> _Task to carry out_
Each record must come back unchanged in your answer, stripped of its images.

Top of Listed entries

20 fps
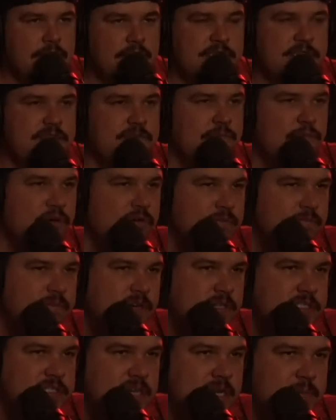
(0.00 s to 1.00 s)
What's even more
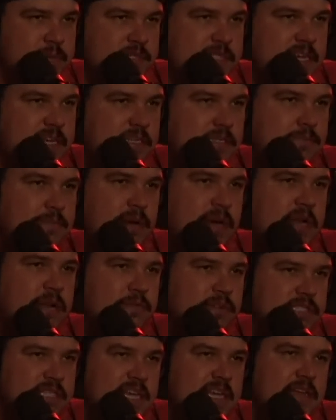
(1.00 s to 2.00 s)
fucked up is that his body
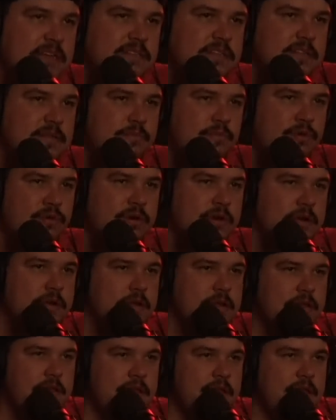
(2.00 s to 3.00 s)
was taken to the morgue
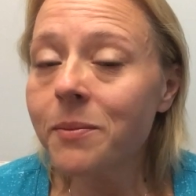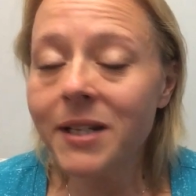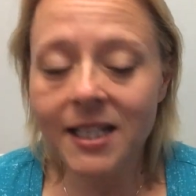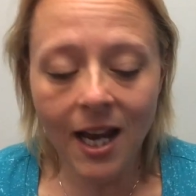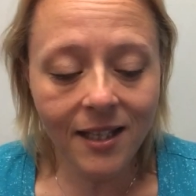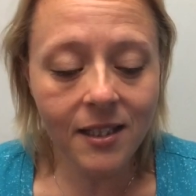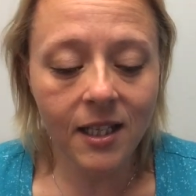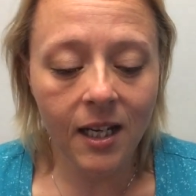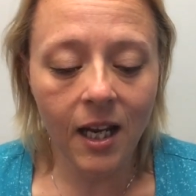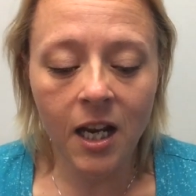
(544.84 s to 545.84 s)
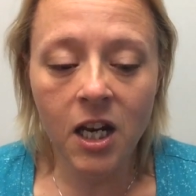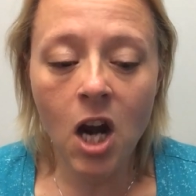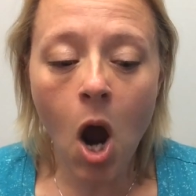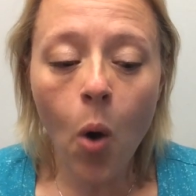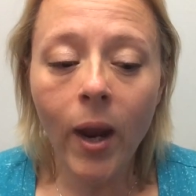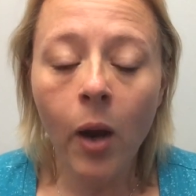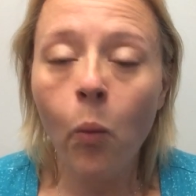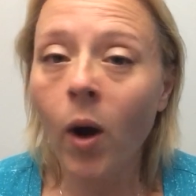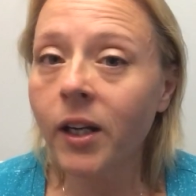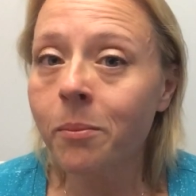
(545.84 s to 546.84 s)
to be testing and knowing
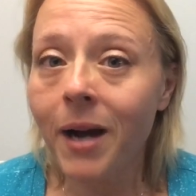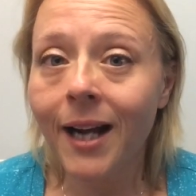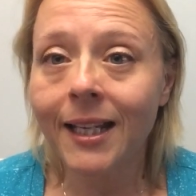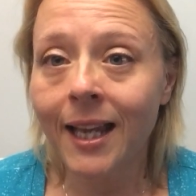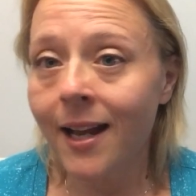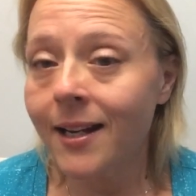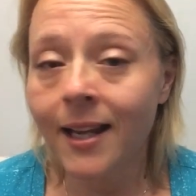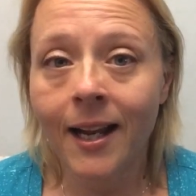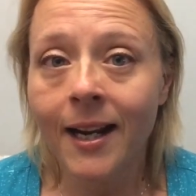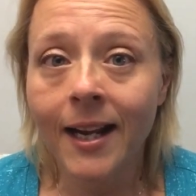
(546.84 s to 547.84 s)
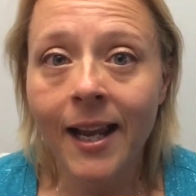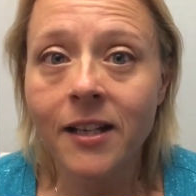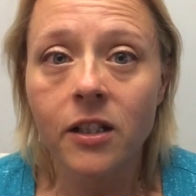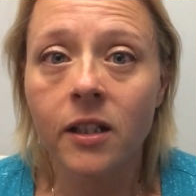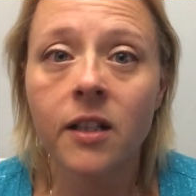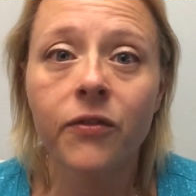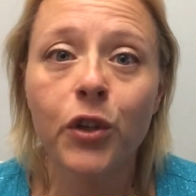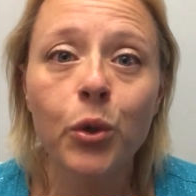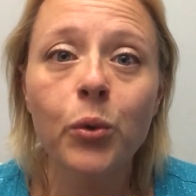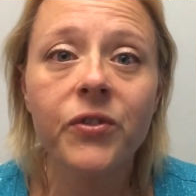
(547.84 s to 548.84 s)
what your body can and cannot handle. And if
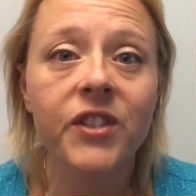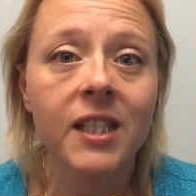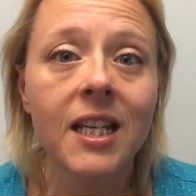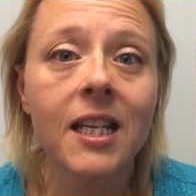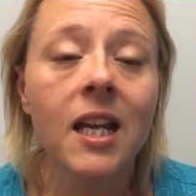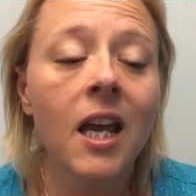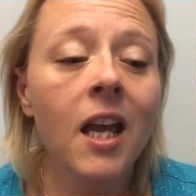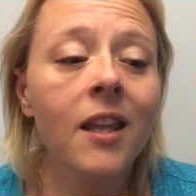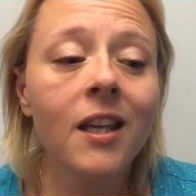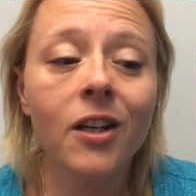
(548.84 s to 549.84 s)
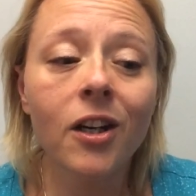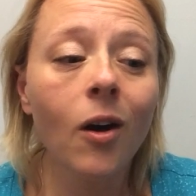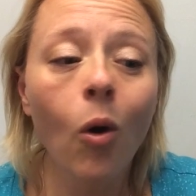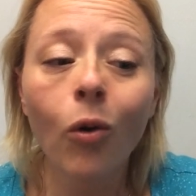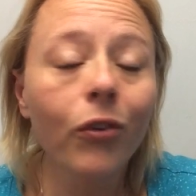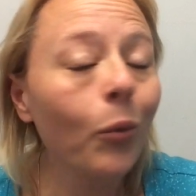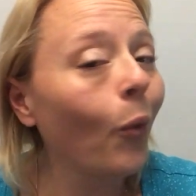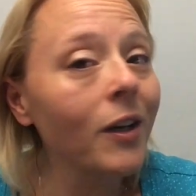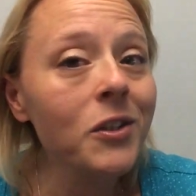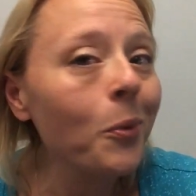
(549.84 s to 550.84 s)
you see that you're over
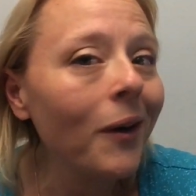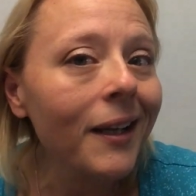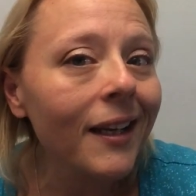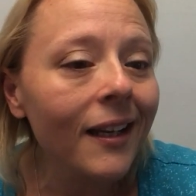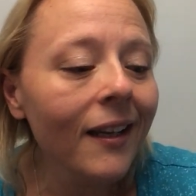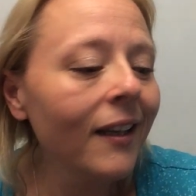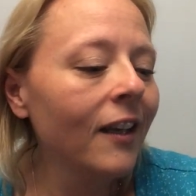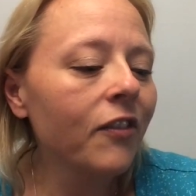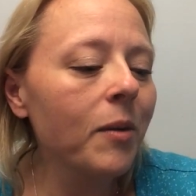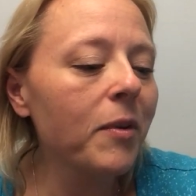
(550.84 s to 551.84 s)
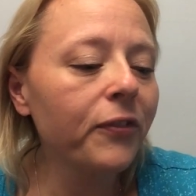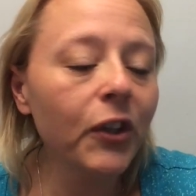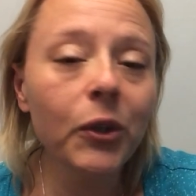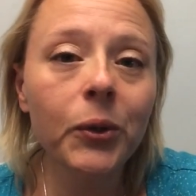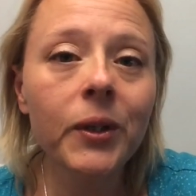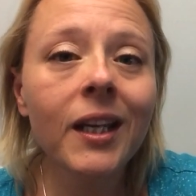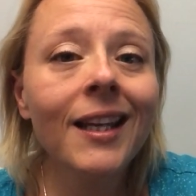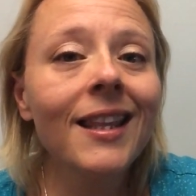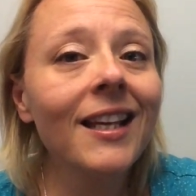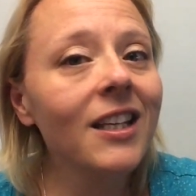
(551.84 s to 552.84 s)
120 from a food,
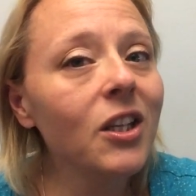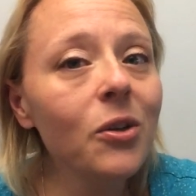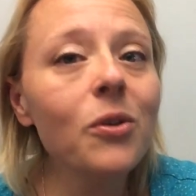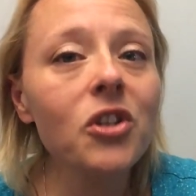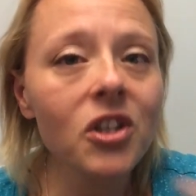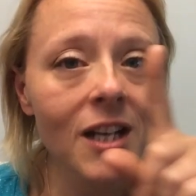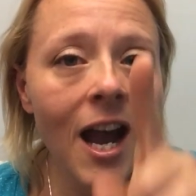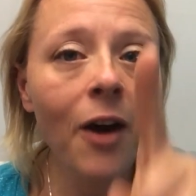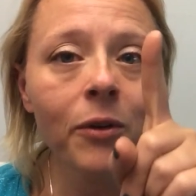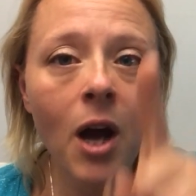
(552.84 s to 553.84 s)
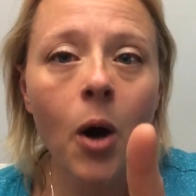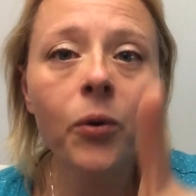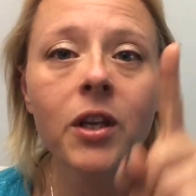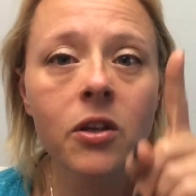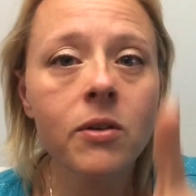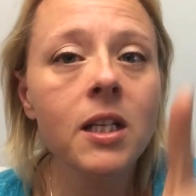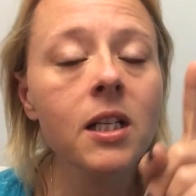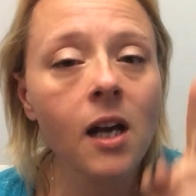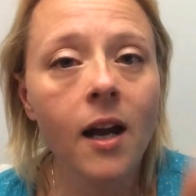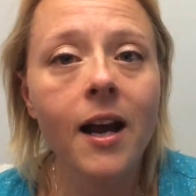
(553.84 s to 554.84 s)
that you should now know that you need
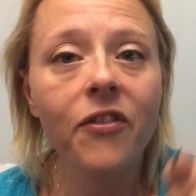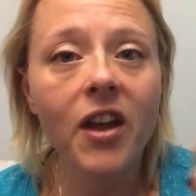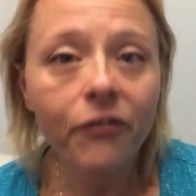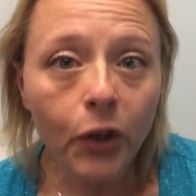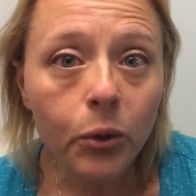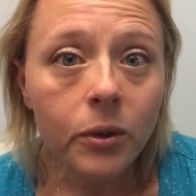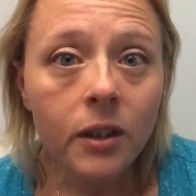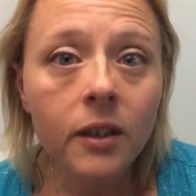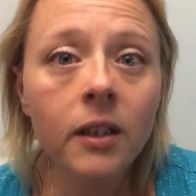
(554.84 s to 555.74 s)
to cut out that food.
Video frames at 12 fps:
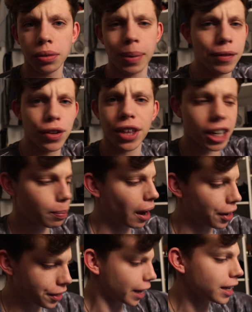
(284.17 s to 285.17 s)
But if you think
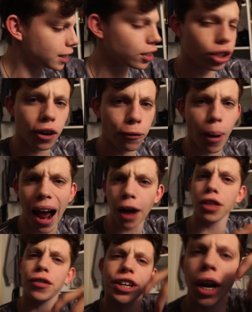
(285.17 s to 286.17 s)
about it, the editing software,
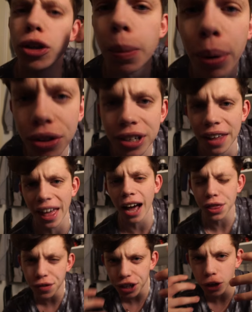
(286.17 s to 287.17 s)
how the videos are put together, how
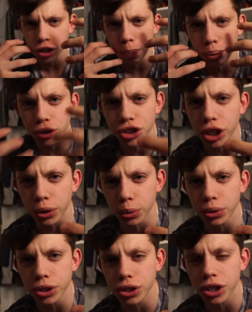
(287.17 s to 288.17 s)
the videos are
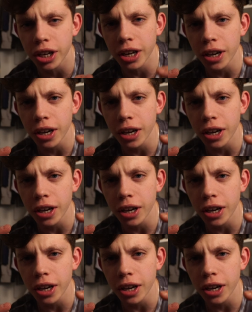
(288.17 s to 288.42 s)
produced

Bottom of Listed entries

> _Written answer_
20 fps
(0.00 s to 1.00 s)
What's even more
(1.00 s to 2.00 s)
fucked up is that his body
(2.00 s to 3.00 s)
was taken to the morgue
(544.84 s to 545.84 s)
(545.84 s to 546.84 s)
to be testing and knowing
(546.84 s to 547.84 s)
(547.84 s to 548.84 s)
what your body can and cannot handle. And if
(548.84 s to 549.84 s)
(549.84 s to 550.84 s)
you see that you're over
(550.84 s to 551.84 s)
(551.84 s to 552.84 s)
120 from a food,
(552.84 s to 553.84 s)
(553.84 s to 554.84 s)
that you should now know that you need
(554.84 s to 555.74 s)
to cut out that food.
Video frames at 12 fps:
(284.17 s to 285.17 s)
But if you think
(285.17 s to 286.17 s)
about it, the editing software,
(286.17 s to 287.17 s)
how the videos are put together, how
(287.17 s to 288.17 s)
the videos are
(288.17 s to 288.42 s)
produced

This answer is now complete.